Yglesias’ self summary is available at his blog:

 It’s about the high cost of housing in America’s coastal metropolises and downtowns everywhere, but more broadly it’s about the crucial role that dense urban development and barriers to its creation matter in a service economy. If you’ve ever read me on housing and wondered “why does this guy think this is so important” or read me on manufacturing and thought “yeah, but what’s his answer” then you will find the answers herein. Andrew Chesley has been reading his copy and liked this line:

Lots of people buy RVs, but nobody “invests” in them. And what’s a house but a giant RV with no wheels?

As I said before, one of my key goals with this book was to write something that would not only be cheap to buy (just $3.99!) but also short. That means I didn’t pad it out with a lot of to-be-sures and efforts to guess what objections people will have. Better, I thought, to release a detailed-but-not-tedious version of my ideas into the world and then see what people see. So if anyone reads it and has questions, objections, thoughts, ideas, etc. please do email me about them or send links to your own blog where you’ve written about it. I’d love to continue the discussion and follow whatever points people think are interesting or flat-out wrong or in need of elaboration.

In the spirit of that discussion, I have a few thoughts.

First, a video interlude for the book’s namesake.

Perhaps the most interesting part to me is Matt’s claim in the book that the final chapter of any public policy book (the chapter that actually gets at potential solutions) is often the most disappointing.  I won’t hold that against this e-book, since the educational component about the issue (as opposed to, say, healthcare or climate change) often isn’t even regarded as a problem.

That said, who is the audience for this kind of material?
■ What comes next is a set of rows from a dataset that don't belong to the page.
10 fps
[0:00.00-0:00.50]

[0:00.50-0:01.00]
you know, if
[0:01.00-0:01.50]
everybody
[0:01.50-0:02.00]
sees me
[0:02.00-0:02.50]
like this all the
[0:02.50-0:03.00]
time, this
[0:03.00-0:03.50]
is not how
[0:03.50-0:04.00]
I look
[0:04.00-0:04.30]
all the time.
Convincing the general public, one development project and one upzoning at a time isn’t a sustainable solution. Likewise, too much of the NIMBY opposition discourse is of the shotgun, everything including the kitchen sink approach: throw out all possible objections and see what works.  That kind of approach isn’t likely to buy into a reasoned argument.

Tyler Cowen assumes most of America won’t pay attention to Matt’s point – but maybe they don’t have to. Perhaps with some procedural modifications (see thoughts here and here) you could make progress, and in that case the audience in need of convincing would be elected officials – either by convincing current officials or by electing new ones who understand the issue.  Good news: as Matt points out, Mitt Romney was all over this back in 2006.
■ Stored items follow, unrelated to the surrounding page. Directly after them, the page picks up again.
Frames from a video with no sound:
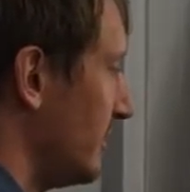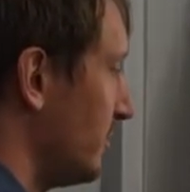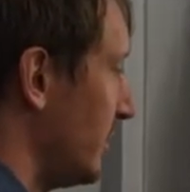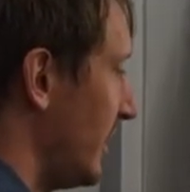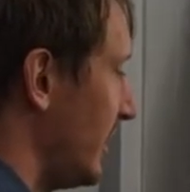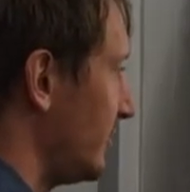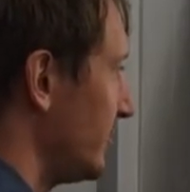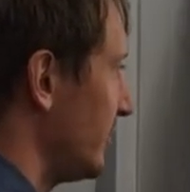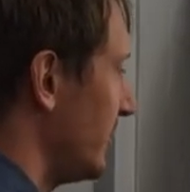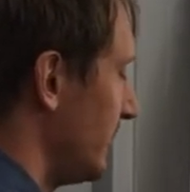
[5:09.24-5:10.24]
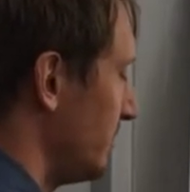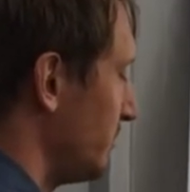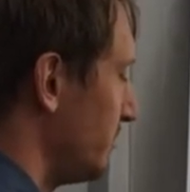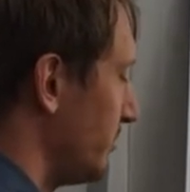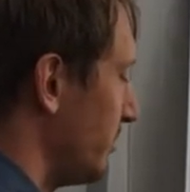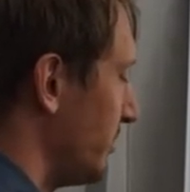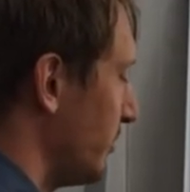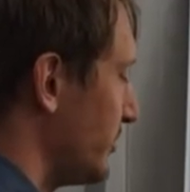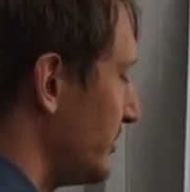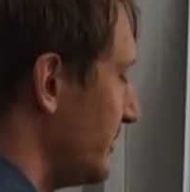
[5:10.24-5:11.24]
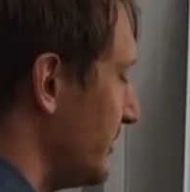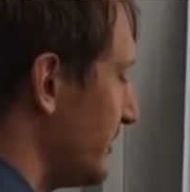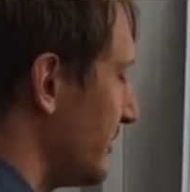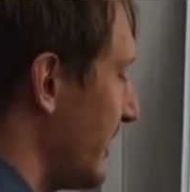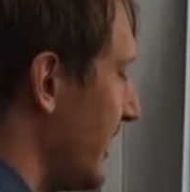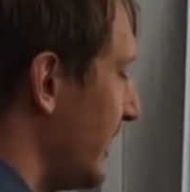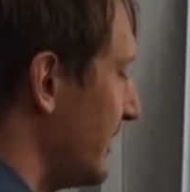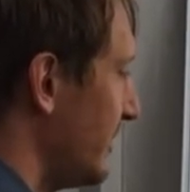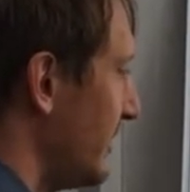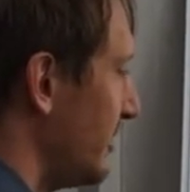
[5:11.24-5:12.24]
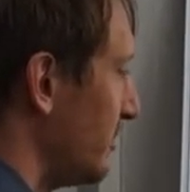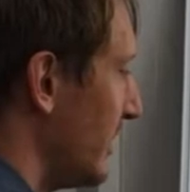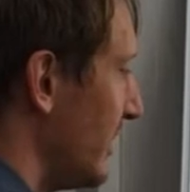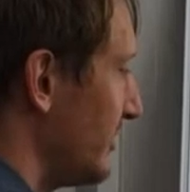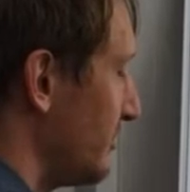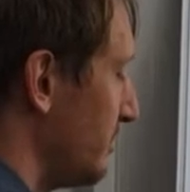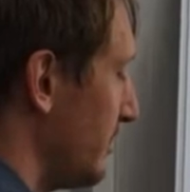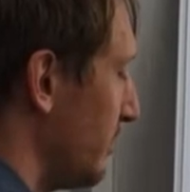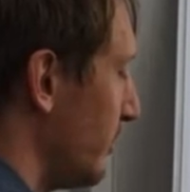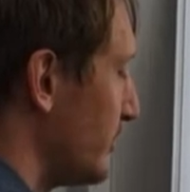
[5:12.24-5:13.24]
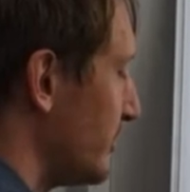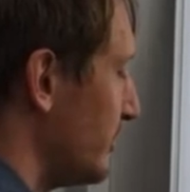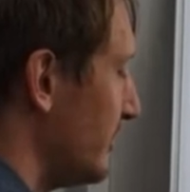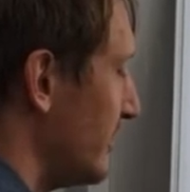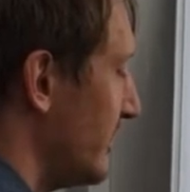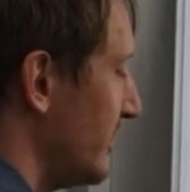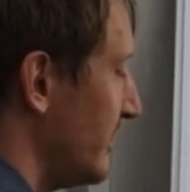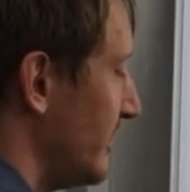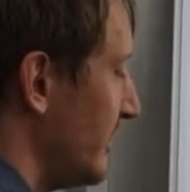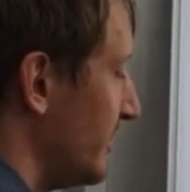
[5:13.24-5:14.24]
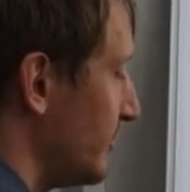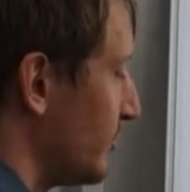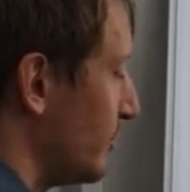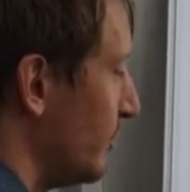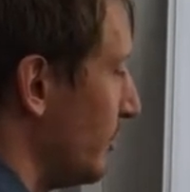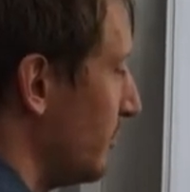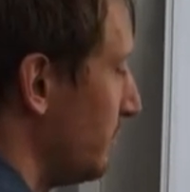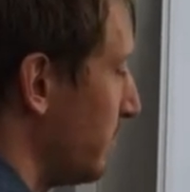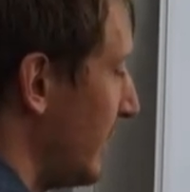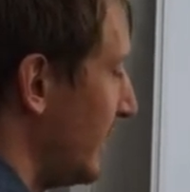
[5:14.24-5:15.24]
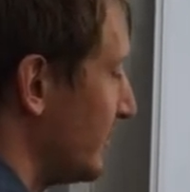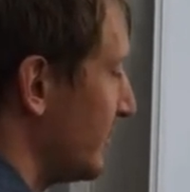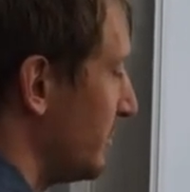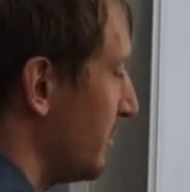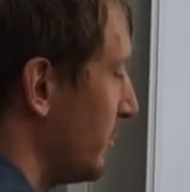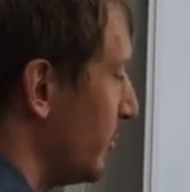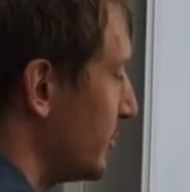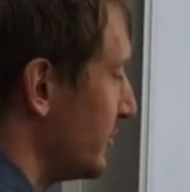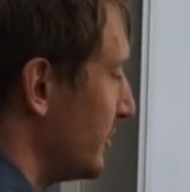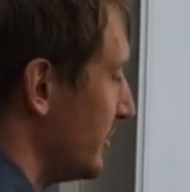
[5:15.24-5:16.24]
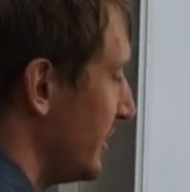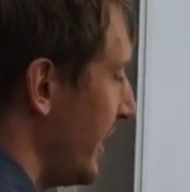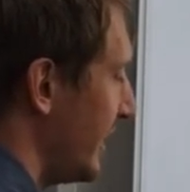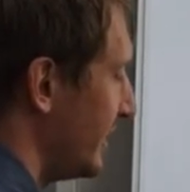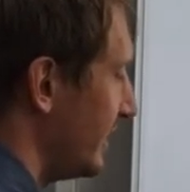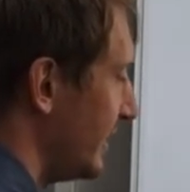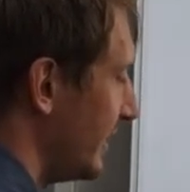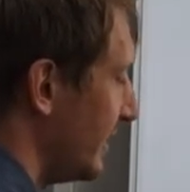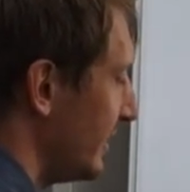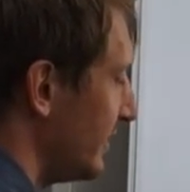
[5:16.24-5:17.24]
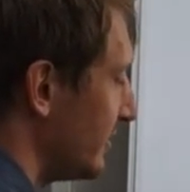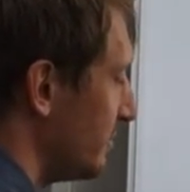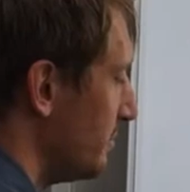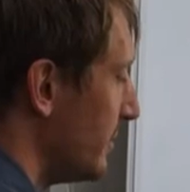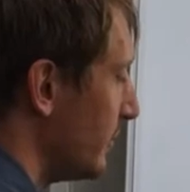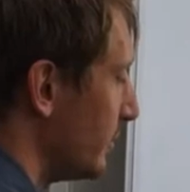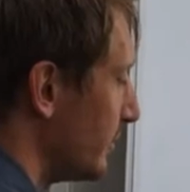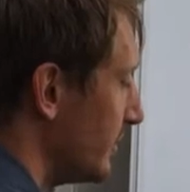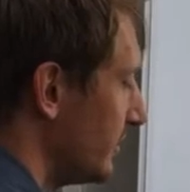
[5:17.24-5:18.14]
plus proportion in the drain plus proportion in the straw plus the proportion that is milled.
Josh Barro at Forbes looks at Chicago and wonders how that city manages to keep prices in line with construction costs:

Yet Chicago has a planning process that looks, at first, like it ought to be a nightmare. The city is divided into 50 wards, each of which elects an Alderman to the City Council. In practice, the Alderman has enormous control over what developments get approved within his ward. Yet, despite these fiefdoms, projects tend to get approved.

This is partly because Chicago also liberally uses Tax Increment Financing districts, which now cover huge swathes of the city. When a TIF district is created, the amount of property tax revenue that the district sends to the city is frozen for 23 years. Increases in property tax receipts are instead directed into a special fund that can only be used for projects within the TIF district boundaries—and new developments tend to mean significant increases in property tax collections. When you create a TIF, you create an incentive for residents and their Aldermen to approve new development, as that means more money for local goodies.

I’d expect nothing less from the City that Works. However, it’s not as if Chicago’s system (or that of Houston) produces quality results all the time. Chicago still has plenty of those subtle barriers to development that often produce unintended consequences, even if the overall price levels are reasonable. Also, Chicago isn’t seeing the same kind of intense demand as other coastal cities are, perhaps confounding the city’s apparent success in keeping costs reasonable.

David Schleicher, in an interview with Mark Bergen at Forbes (Part 1, Part 2) discusses some potential legislative solutions.

It’s great to see these issues front and center in the discourse, even if only in this small corner of the internet. I’d highly recommend Matt’s e-book for a quick, concise summary of the basic issues of over-regulation and the benefits of density and cities with a little more freedom to operate.